Window to illustrate bubble chamber experiments. Courtesy CERN PhotoLab.

The acronym CNAF stands for Centro Nazionale Analisi Fotogrammi (National Center for Frame Analysis) and takes us backward through time to 1962, when CNAF was founded as a new INFN Technological Center dedicated to the analysis and high precision measurement of bubble chamber photographic films.
At that time, bubble chambers were used in many nuclear physics labs – and in many INFN sites – to detect elementary particles and create images of their interactions.

The original mission of CNAF was to centralize in a single center the big facilities for high precision measurement of bubble chamber films, such as the Flying Spot Digitizer, and the computers for real time data acquisition and pre-processing.
CNAF hired physicists, engineers, technicians and operators to develop and exploit early devices to digitalize the tracks of elementary particles produced by bubble chambers. The FSD was made available to all Italian INFN sites, and CNAF was in charge of coordinating its use by all the different groups.
The creation of CNAF was promoted by Prof. Puppi and Clementel, and its first location was in the CNEN (National Committee for Nuclear Energy) Computing Center, close to the IBM 7094, one of the most advanced computers of the time.

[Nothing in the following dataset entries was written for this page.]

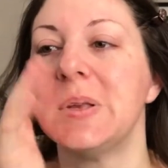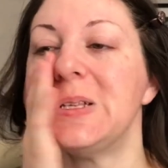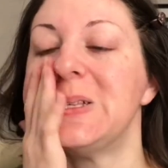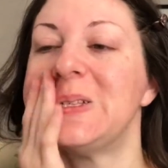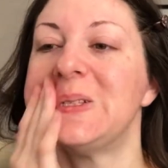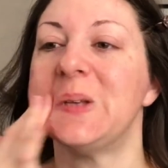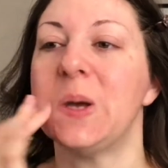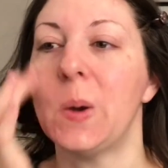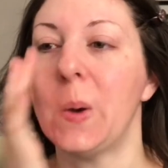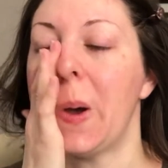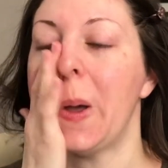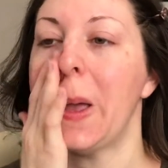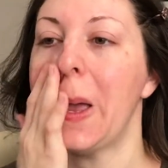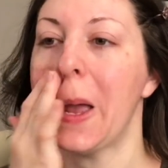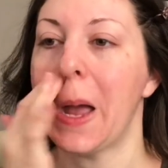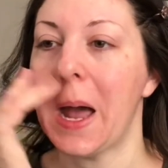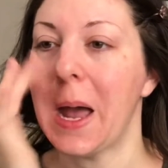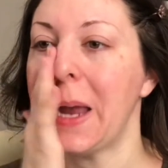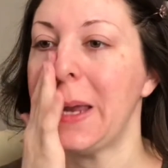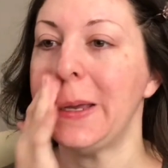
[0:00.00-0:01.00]
So
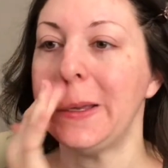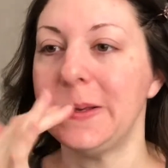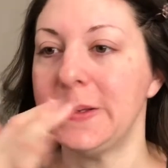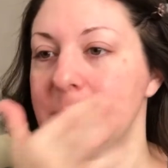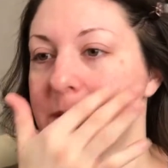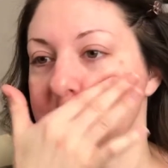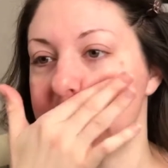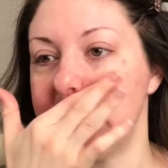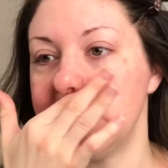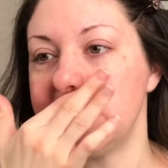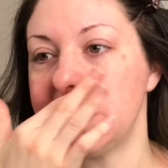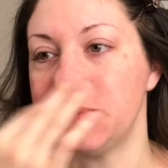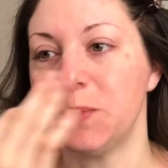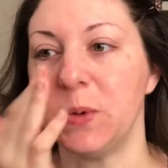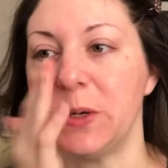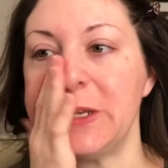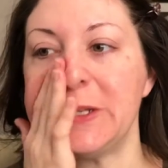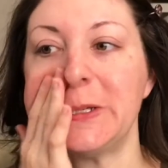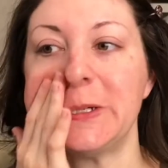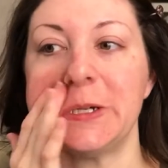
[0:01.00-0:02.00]
I use this
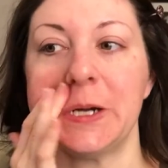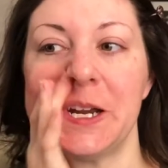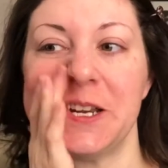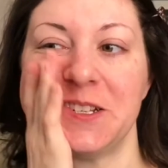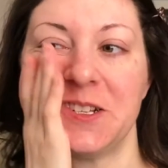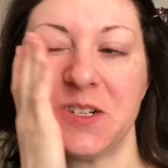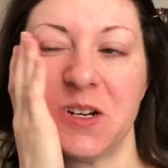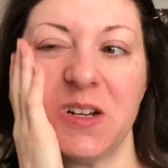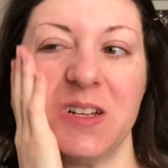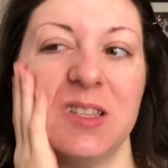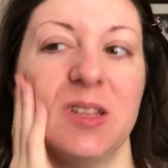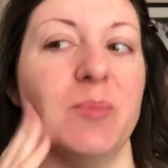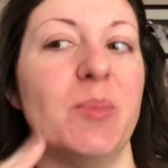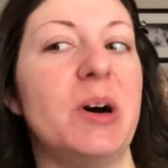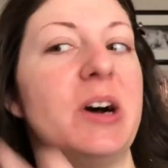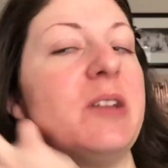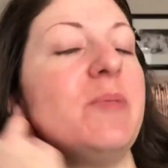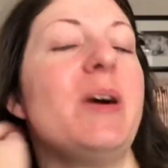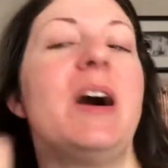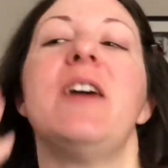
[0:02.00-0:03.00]
moisturizer on the
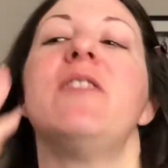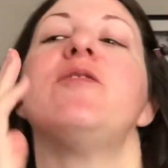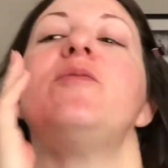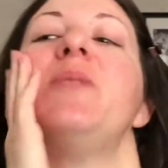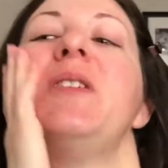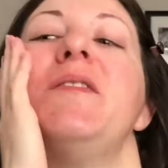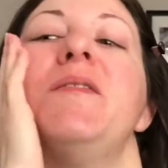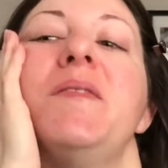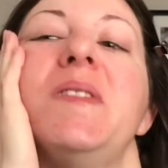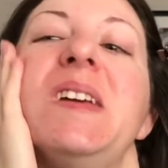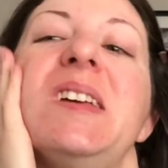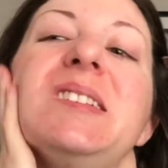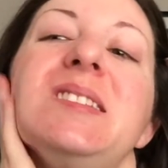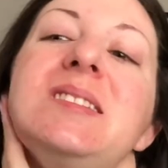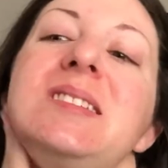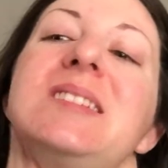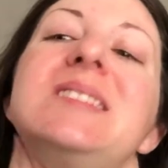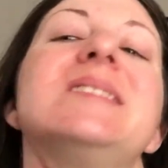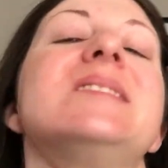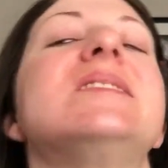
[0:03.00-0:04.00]
bottom half of my
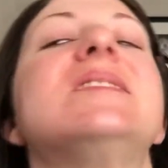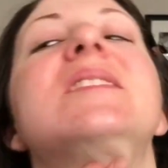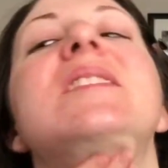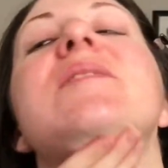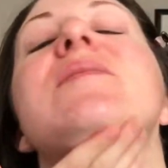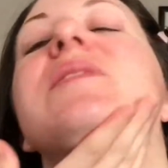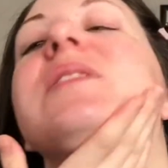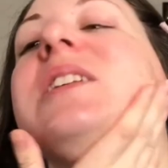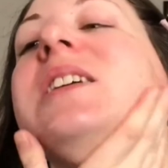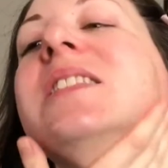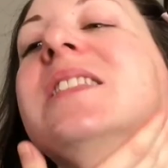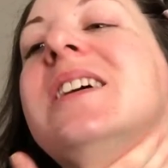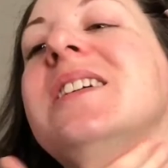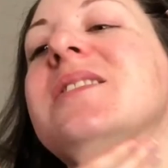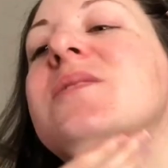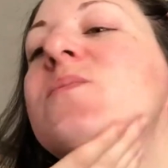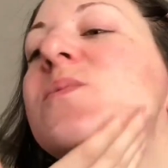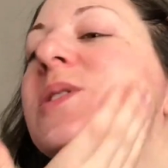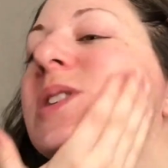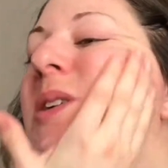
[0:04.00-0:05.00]
face because I feel like
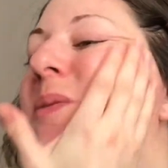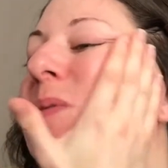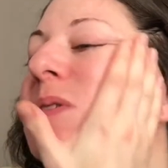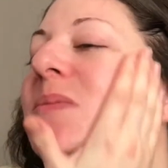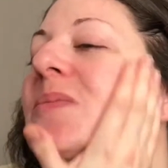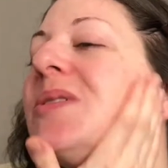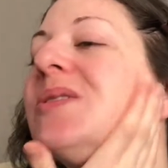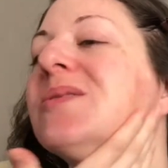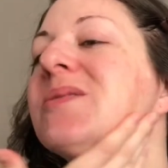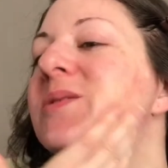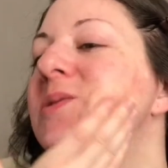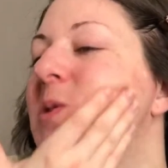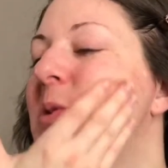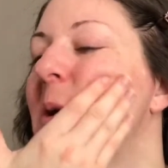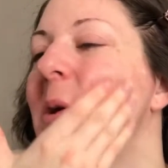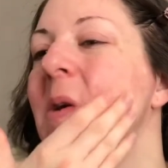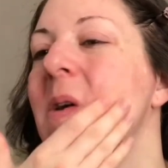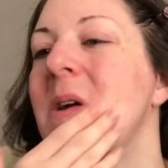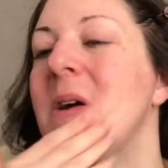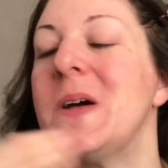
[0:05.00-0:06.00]
that's where I'm the most
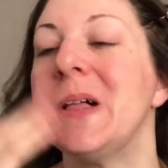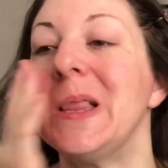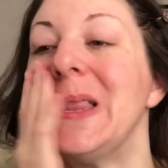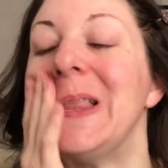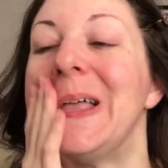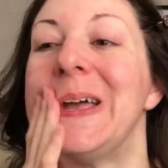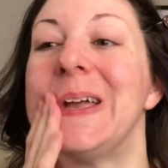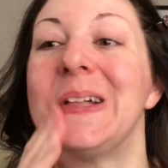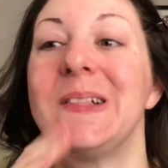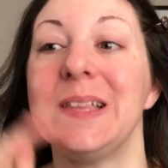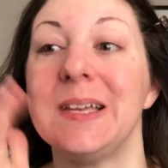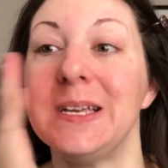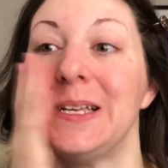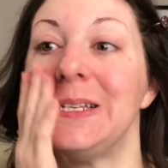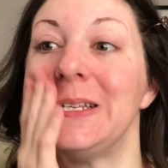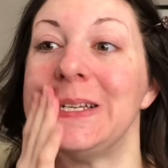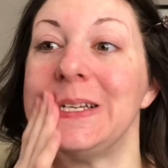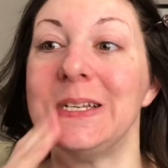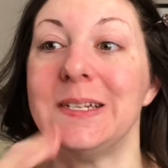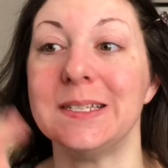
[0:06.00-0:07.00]
likely
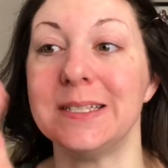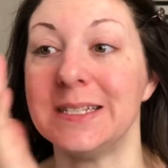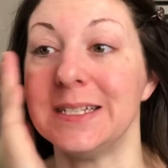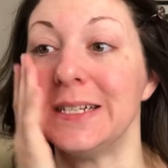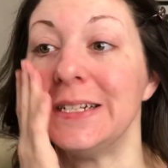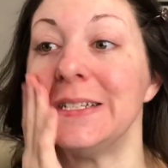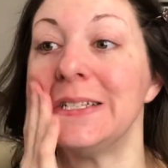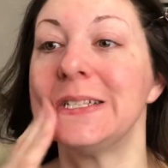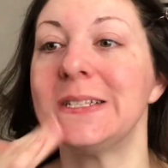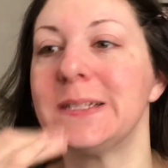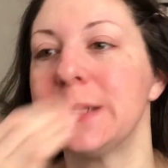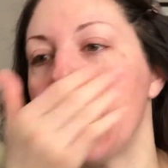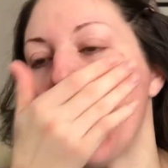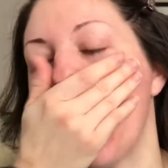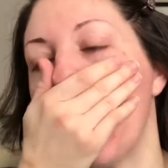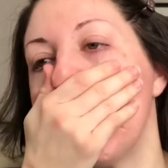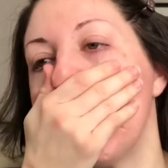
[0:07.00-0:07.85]
to get zits.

Prof. Masetti lead the institute from 1962 to 1986, through all the bubble chamber phase and to the beginning of the new Telecommunication/Networking activities.

For more than half a century, from photography and bubble chambers to distributed computers and networks, the original mission of CNAF to be at the forefront of the rapidly evolving digital technologies for nuclear and particle physics research is basically unchanged.